Personally, I think we are heading toward technocratic oligarchy. It appears that Twitter just got away with election meddling, this will only embolden future bad actors in this space. I would like to hear what you think can be done to discourage future misbehavior.

Sorry I never responded to this one, politics became too depressing for me to follow for a while.

Decline of enlightenment values would be the closest decline, but that also not quite on point - in some regards, enlightenment rationalization taken to certain extremes is I think partiall responsible for our situation.

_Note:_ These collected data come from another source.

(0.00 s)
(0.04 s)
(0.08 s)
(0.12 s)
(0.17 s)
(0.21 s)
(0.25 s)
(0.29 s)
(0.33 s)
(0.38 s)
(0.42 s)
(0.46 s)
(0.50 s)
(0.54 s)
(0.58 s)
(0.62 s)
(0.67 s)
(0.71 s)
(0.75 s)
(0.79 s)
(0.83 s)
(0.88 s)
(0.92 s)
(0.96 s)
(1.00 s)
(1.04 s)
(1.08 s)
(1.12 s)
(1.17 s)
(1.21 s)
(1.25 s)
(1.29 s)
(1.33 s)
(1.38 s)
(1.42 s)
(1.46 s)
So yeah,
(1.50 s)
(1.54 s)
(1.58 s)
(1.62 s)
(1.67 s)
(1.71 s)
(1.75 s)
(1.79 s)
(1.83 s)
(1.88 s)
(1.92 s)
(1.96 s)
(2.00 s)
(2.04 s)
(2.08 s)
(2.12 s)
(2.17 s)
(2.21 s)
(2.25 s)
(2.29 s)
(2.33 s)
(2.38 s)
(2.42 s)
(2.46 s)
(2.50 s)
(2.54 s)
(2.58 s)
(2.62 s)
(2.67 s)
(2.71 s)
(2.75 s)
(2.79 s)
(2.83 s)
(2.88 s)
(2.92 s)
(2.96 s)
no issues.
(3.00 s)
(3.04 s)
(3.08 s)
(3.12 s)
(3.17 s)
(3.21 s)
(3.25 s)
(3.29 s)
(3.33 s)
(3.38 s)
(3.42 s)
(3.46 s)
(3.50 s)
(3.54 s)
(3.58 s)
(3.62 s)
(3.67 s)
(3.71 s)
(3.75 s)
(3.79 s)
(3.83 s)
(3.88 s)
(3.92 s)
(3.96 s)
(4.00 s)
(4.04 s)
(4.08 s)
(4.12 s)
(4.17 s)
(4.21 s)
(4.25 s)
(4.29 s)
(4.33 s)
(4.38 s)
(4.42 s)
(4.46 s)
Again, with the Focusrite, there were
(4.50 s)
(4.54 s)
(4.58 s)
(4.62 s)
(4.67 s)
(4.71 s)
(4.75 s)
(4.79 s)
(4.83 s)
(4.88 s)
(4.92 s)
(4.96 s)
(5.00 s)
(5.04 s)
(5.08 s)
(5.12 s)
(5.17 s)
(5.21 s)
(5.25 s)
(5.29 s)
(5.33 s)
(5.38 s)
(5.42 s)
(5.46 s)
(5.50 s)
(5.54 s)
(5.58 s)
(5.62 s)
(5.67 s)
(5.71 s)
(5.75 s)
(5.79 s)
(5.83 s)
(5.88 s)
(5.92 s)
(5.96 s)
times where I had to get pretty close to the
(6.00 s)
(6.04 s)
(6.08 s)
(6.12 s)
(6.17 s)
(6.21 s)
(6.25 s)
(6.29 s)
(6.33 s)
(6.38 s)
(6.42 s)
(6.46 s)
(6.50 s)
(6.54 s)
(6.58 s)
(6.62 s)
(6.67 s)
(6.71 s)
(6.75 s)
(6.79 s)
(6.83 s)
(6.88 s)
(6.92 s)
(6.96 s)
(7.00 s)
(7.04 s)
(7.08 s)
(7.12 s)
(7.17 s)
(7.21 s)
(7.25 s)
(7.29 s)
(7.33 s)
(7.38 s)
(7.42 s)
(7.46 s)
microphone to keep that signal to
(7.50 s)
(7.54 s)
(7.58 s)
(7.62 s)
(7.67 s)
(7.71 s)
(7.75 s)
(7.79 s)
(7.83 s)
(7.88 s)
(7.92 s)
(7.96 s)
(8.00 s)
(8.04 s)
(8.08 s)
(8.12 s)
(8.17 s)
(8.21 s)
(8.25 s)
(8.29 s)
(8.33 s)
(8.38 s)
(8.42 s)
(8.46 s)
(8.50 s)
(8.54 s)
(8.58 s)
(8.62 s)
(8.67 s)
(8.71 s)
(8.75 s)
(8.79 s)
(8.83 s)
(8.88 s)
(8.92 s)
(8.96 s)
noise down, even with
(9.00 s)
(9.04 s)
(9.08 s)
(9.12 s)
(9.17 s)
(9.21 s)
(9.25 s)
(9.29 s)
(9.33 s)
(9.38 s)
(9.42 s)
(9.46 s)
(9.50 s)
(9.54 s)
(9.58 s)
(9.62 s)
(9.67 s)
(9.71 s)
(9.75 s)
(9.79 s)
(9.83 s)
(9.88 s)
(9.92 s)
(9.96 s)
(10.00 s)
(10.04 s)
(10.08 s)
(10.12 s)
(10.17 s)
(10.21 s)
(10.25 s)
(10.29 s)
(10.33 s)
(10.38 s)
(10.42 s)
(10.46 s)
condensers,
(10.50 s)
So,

One of the best frameworks with which to examine our current social ills comes from Max Weber, where he outlined the phenominae of disenchantment and re-enchantment. What we are seeing in my view is the US public, being disenchanted of any unifying belief or narrative, is a social fragmentation of beliefs and values amongst different social spheres where varying social spheres have become re-enchanted with disparate value sets and beliefs that even take on quasi-religious properties in many regards. Disenchantment with religion and science which for periods of time served as a near-universal basis for social agreement were to some degree supplanted with (and often coincided with ) enchantment with patriotic myth, such as belief in Founding Fathers, Constitution, American Dream, Manifest Destiny, Democracy, Enlightement rationality - and disenchantment with those 'myths' has resulted in the various competing social spheres to become re-enchanted with diverse sets of beliefs and values that are largely incompatible with one another, resulting in large swaths of the public not sharing enough of a common philosophical grounding or value agreement needed for reasonable mutual accomodation of interests, nor of peaceful arbitration between the competing social spheres of influence as to what constitutes an acceptable public good.

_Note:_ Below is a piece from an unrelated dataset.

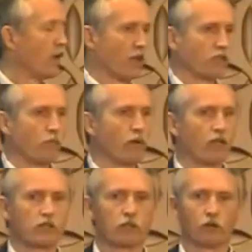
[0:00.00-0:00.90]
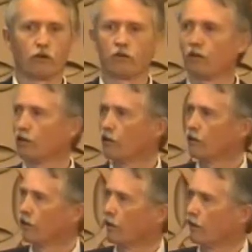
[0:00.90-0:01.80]
as a base load
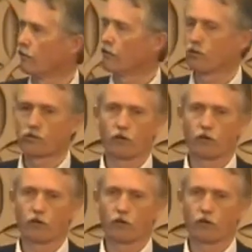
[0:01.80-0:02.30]
use.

Lacking a shared universal belief, or, in some regards a shared mythology, as common ground for mutual respect of political rules and process that facilitate governance is undermining the institutions underpinning our very system of governance and shifting our society from one in which power is derived from rational-legal authority to one that is driven by charismatic authority.

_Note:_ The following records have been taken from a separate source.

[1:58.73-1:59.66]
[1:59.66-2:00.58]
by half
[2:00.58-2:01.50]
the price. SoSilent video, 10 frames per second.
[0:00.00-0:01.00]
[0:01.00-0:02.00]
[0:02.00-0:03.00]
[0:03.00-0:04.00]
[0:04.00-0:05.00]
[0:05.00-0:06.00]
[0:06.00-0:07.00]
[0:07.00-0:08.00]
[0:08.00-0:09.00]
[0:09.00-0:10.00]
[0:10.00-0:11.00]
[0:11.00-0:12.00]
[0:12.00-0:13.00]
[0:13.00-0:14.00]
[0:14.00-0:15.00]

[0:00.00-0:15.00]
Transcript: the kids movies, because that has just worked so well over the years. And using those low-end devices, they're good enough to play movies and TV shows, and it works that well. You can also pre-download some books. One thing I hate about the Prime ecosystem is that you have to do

Or put slightly differently, when competing social spheres of influence cannot agree on a common set of rules and values by which to arbitrate their differences according to a shared rationale for creating and enforcing rules - rational-legal systems cannot function, and lose their power. That vacuum is typically, and in our case currently, being filled by a rise of charismatic authority.

Unless we can once again find a widely shared belief in a common set of values to underpin our political interactions, the fragmentation will continue with the end result being rising social violence and either dissolution of the body politic or (more common and likely) escalated social violence and authoritarianism under whichever chasimatic authority wins out in the end.